Literature DB >> 32247025

Exclusion of studies with no events in both arms in meta-analysis impacted the conclusions.

Chang Xu1, Ling Li1, Lifeng Lin2, Haitao Chu3, Lehana Thabane4, Kang Zou1, Xin Sun5.   

Abstract

OBJECTIVES: Classical meta-analyses routinely treated studies with no events in both arms noninformative and excluded them from analyses. This study assessed whether such studies contain information and have an influence on the conclusions of meta-analyses. STUDY DESIGN AND
SETTING: We collected meta-analyses of binary outcomes with at least one study having no events in both arms from Cochrane systematic reviews (2003-2018). We used the generalized linear mixed model to reanalyze these meta-analyses by two approaches: one including studies with no events in both arms and one excluding such studies. The magnitude and direction of odds ratio (OR), P value, and width of 95% confidence interval (CI) were compared. A simulation study was conducted to examine the robustness of results.
RESULTS: We identified 442 meta-analyses. In comparing paired meta-analyses that included studies with no events in both arms vs. those not, 8 (1.80%) resulted in different directions on OR; 41 (9.28%) altered conclusions on statistical significance.
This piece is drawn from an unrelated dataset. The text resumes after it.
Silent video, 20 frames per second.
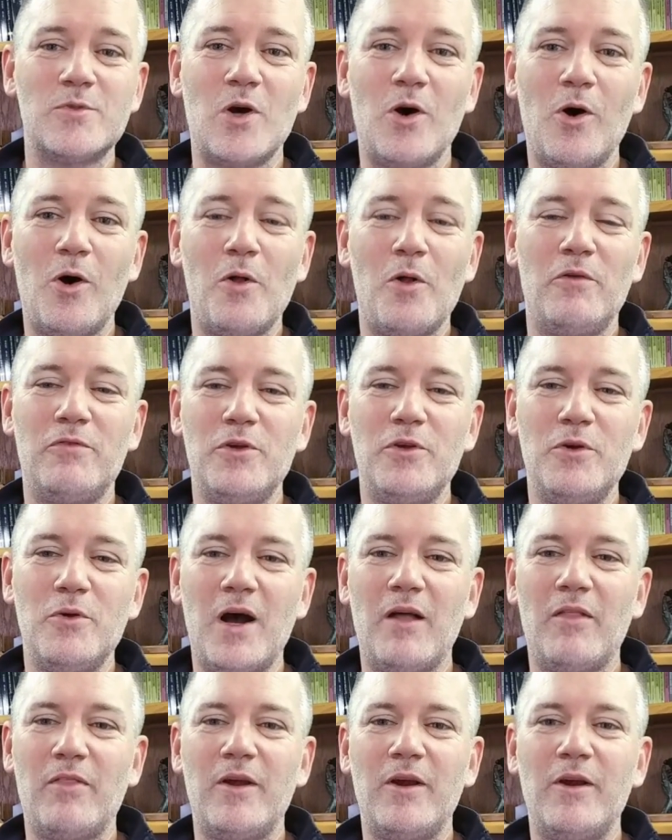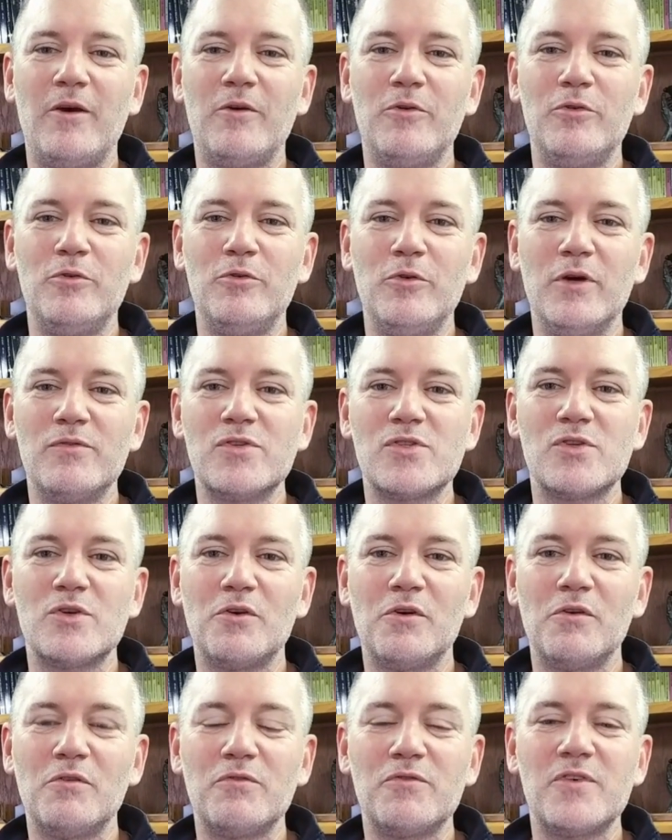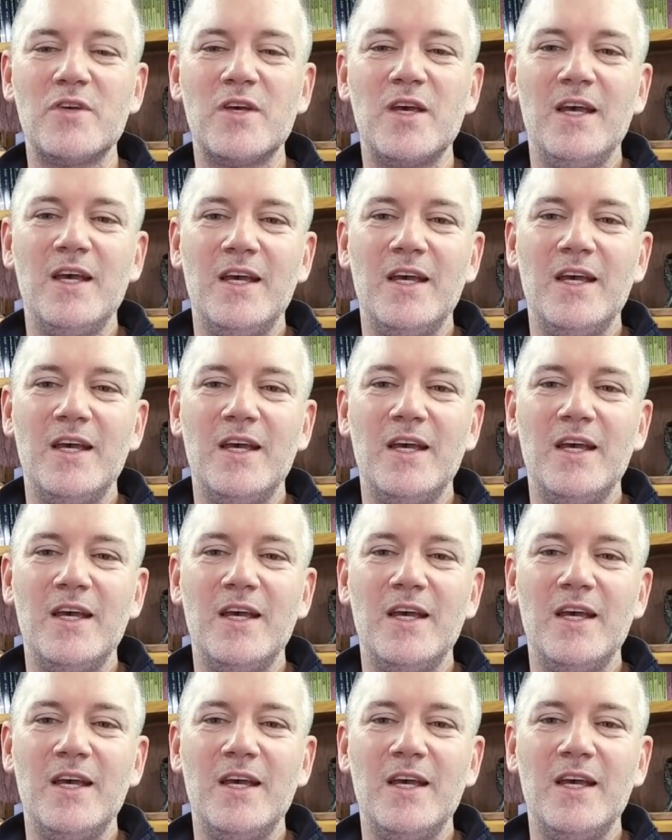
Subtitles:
to all of you out there who have served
Substantial changes occurred on P value (55.66% increased and 44.12% decreased) and the width of 95% CI (50.68% inflated and 49.32% declined) when excluding studies with no events. Simulation study confirmed these findings.
CONCLUSION: Studies with no events in both arms are not necessarily noninformative. Excluding such studies may alter conclusions.
Copyright © 2020 Elsevier Inc. All rights reserved.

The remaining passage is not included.